Saved data entries:
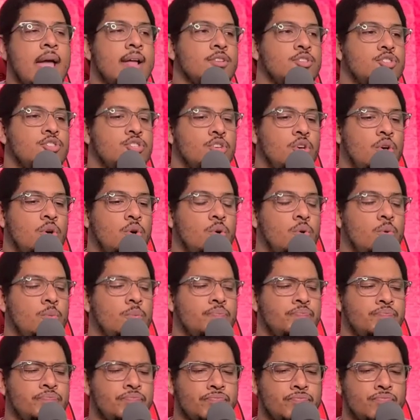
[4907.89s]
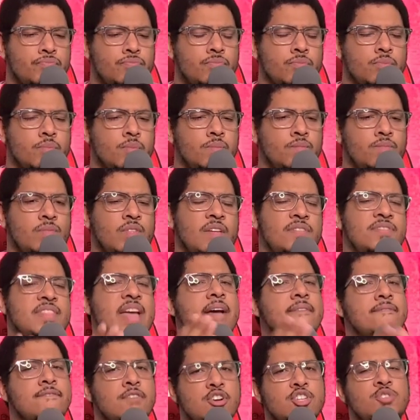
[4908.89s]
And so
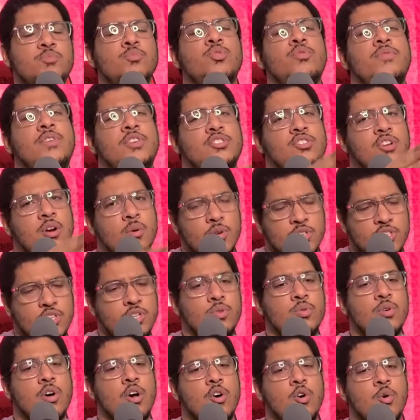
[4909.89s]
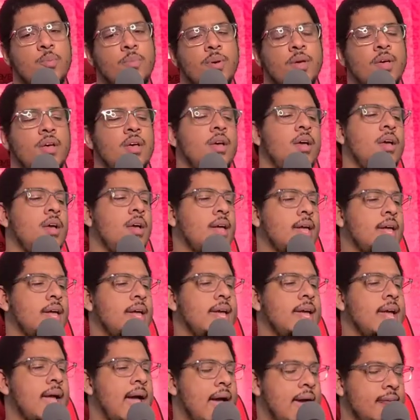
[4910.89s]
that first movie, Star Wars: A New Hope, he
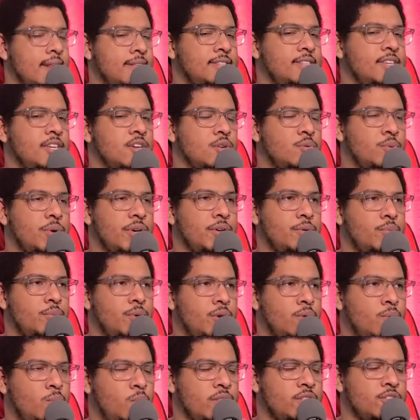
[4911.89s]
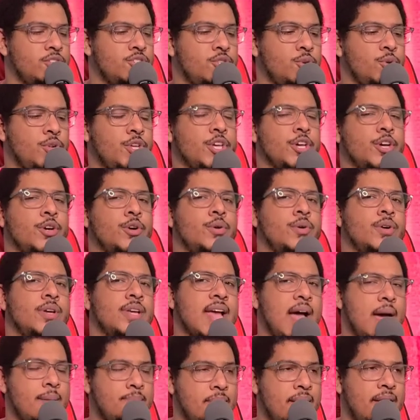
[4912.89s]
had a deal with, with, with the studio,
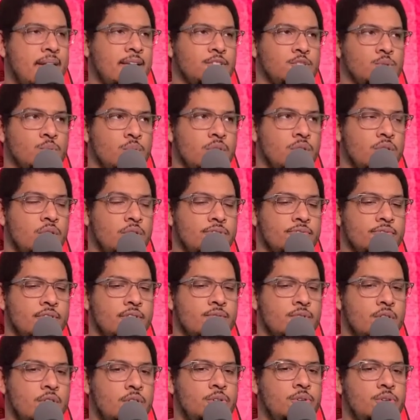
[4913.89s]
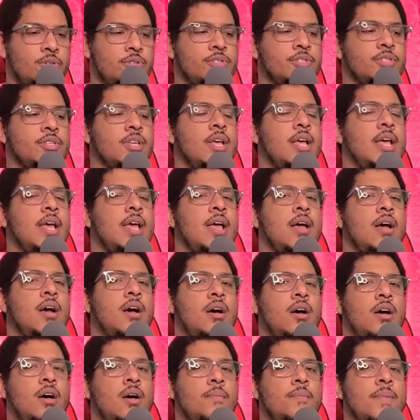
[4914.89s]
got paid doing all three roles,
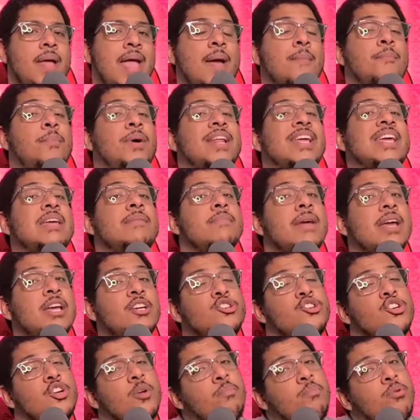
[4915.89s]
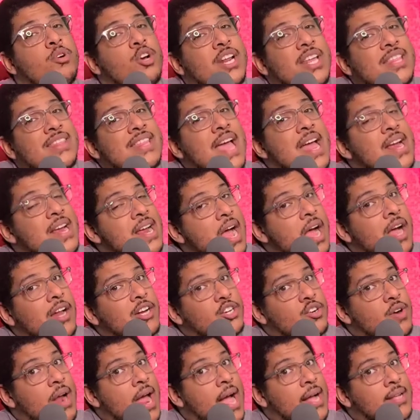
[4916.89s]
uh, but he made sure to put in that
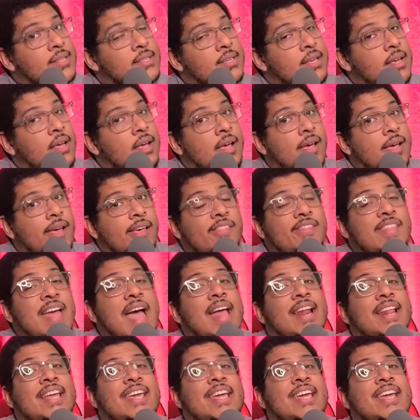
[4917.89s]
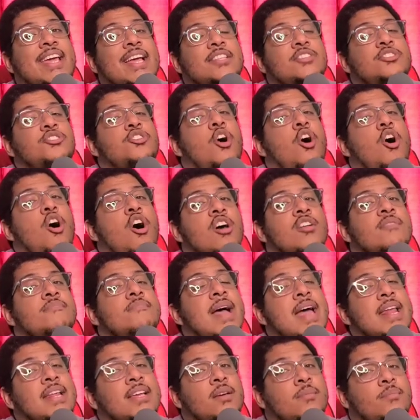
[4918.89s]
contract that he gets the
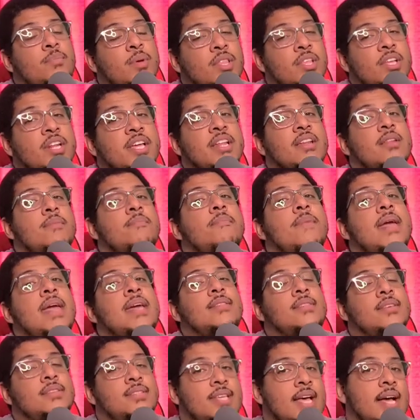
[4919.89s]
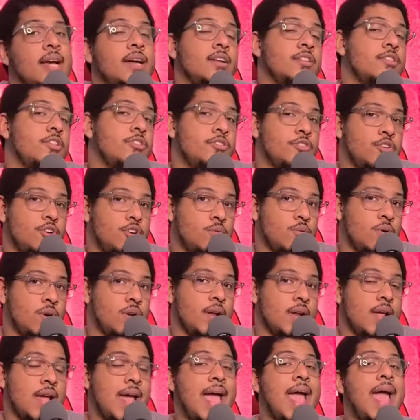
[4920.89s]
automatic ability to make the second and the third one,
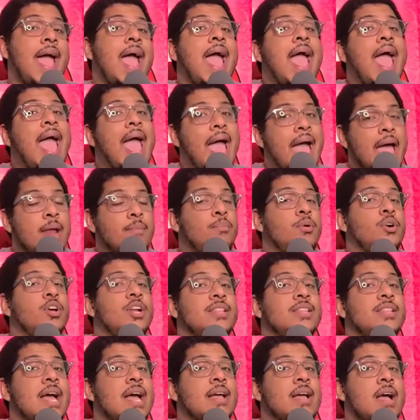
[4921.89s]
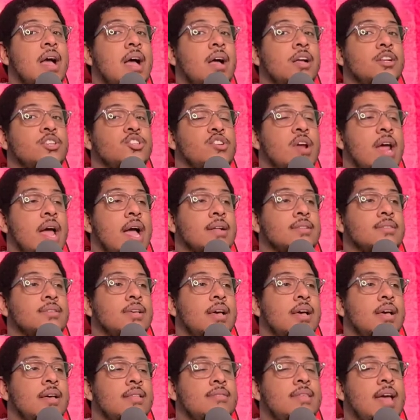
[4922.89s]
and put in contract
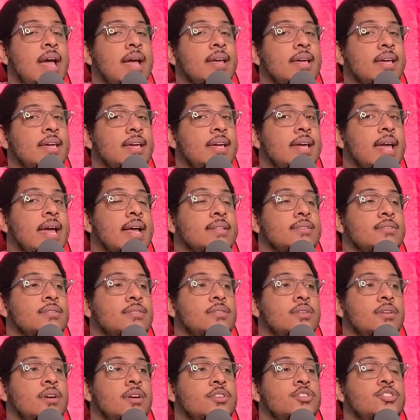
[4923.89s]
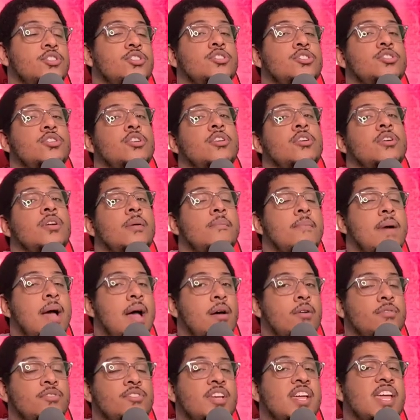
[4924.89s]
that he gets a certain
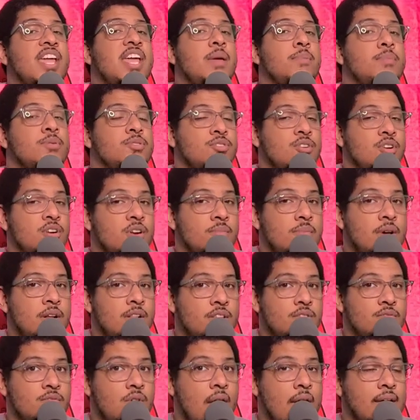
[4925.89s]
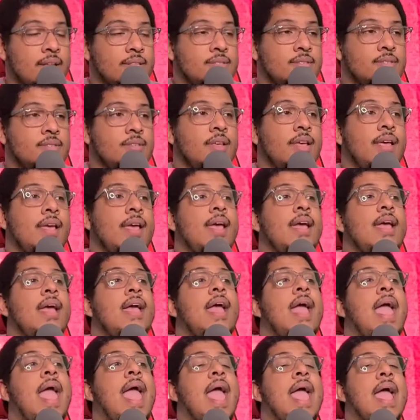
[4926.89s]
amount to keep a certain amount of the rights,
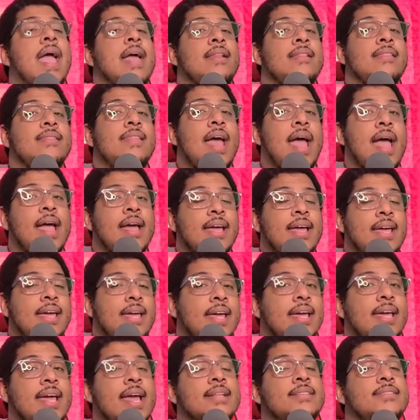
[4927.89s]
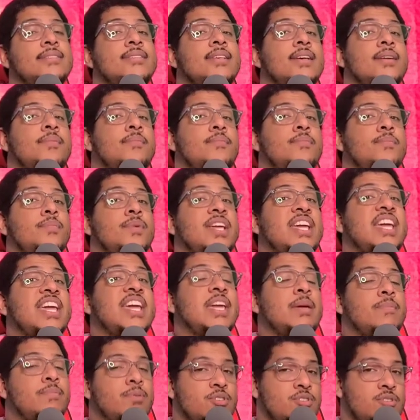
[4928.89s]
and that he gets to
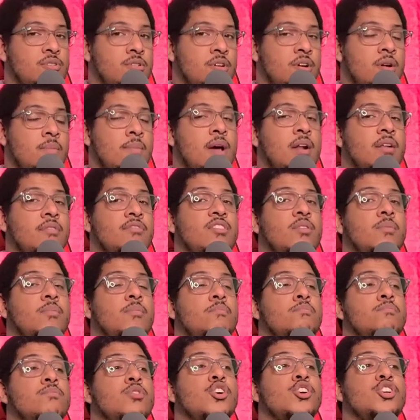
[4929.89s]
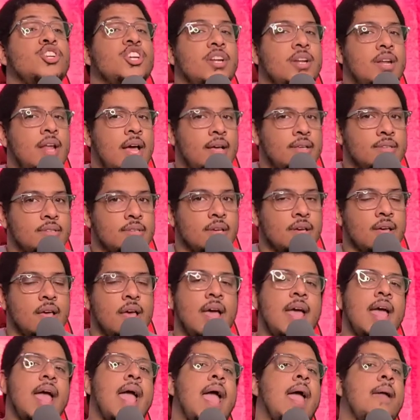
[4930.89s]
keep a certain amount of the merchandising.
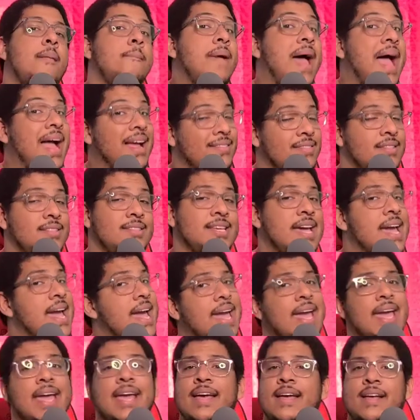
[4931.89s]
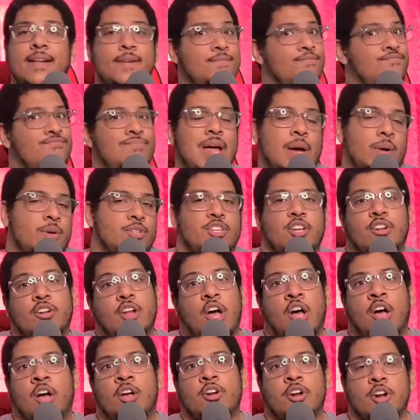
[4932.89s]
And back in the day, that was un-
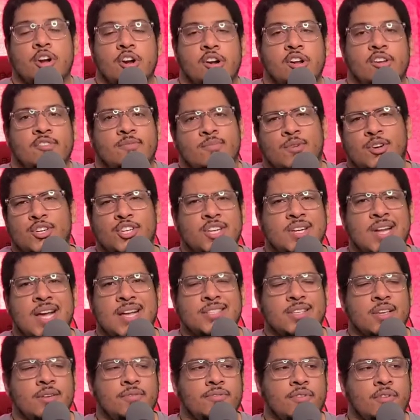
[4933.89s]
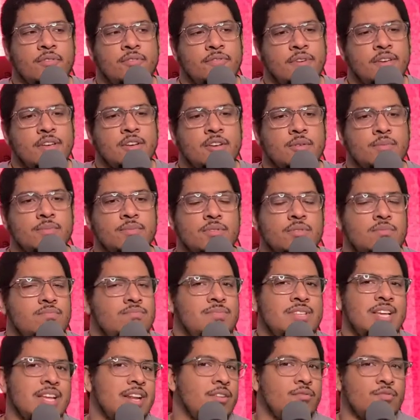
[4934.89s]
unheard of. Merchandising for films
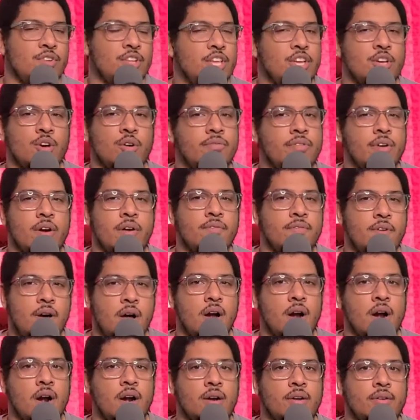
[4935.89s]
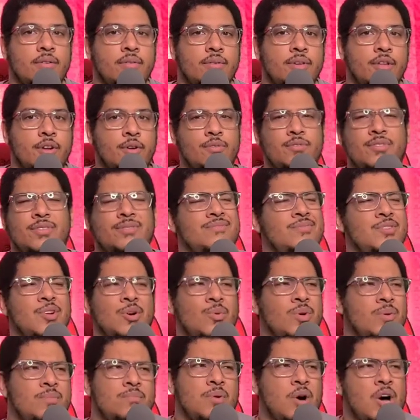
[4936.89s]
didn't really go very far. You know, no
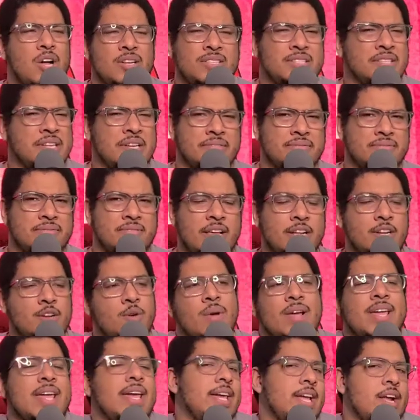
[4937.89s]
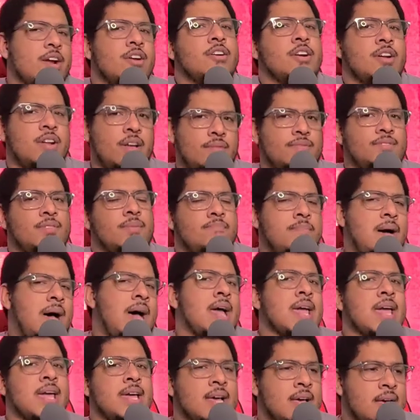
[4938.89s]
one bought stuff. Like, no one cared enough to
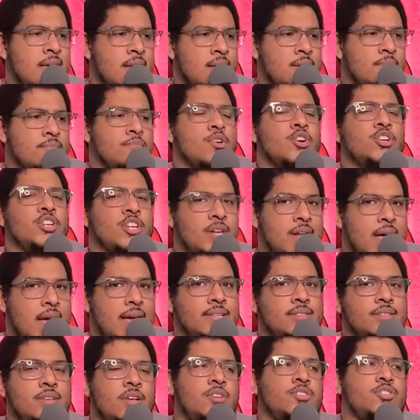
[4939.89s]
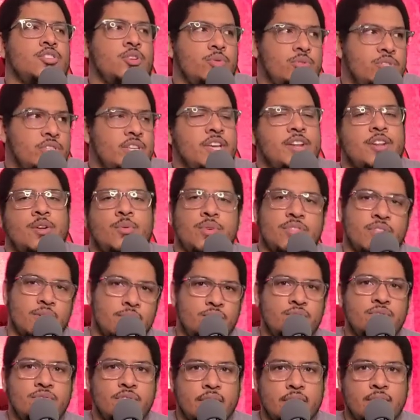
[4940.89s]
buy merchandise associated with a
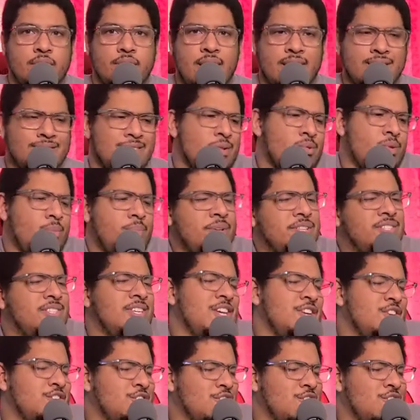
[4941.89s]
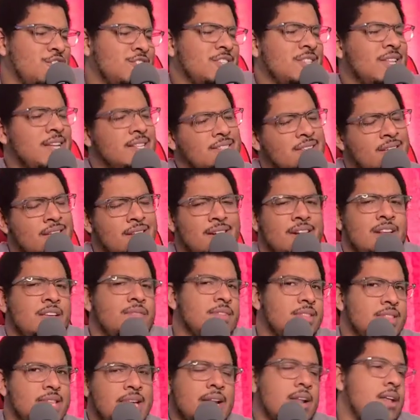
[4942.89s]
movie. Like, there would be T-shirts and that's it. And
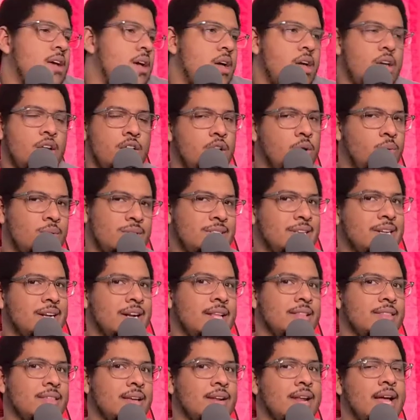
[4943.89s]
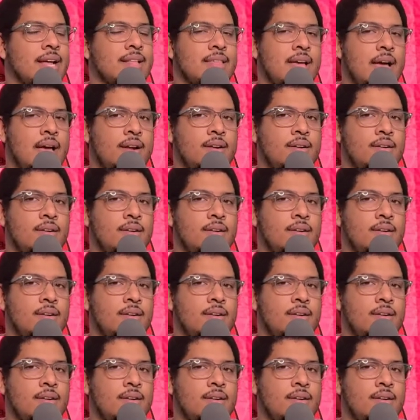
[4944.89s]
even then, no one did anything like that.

• _Task brief_
Would you write out every record word for word, leaving no picture in?

• _Solution to this problem_
[4907.89s]
[4908.89s]
And so
[4909.89s]
[4910.89s]
that first movie, Star Wars: A New Hope, he
[4911.89s]
[4912.89s]
had a deal with, with, with the studio,
[4913.89s]
[4914.89s]
got paid doing all three roles,
[4915.89s]
[4916.89s]
uh, but he made sure to put in that
[4917.89s]
[4918.89s]
contract that he gets the
[4919.89s]
[4920.89s]
automatic ability to make the second and the third one,
[4921.89s]
[4922.89s]
and put in contract
[4923.89s]
[4924.89s]
that he gets a certain
[4925.89s]
[4926.89s]
amount to keep a certain amount of the rights,
[4927.89s]
[4928.89s]
and that he gets to
[4929.89s]
[4930.89s]
keep a certain amount of the merchandising.
[4931.89s]
[4932.89s]
And back in the day, that was un-
[4933.89s]
[4934.89s]
unheard of. Merchandising for films
[4935.89s]
[4936.89s]
didn't really go very far. You know, no
[4937.89s]
[4938.89s]
one bought stuff. Like, no one cared enough to
[4939.89s]
[4940.89s]
buy merchandise associated with a
[4941.89s]
[4942.89s]
movie. Like, there would be T-shirts and that's it. And
[4943.89s]
[4944.89s]
even then, no one did anything like that.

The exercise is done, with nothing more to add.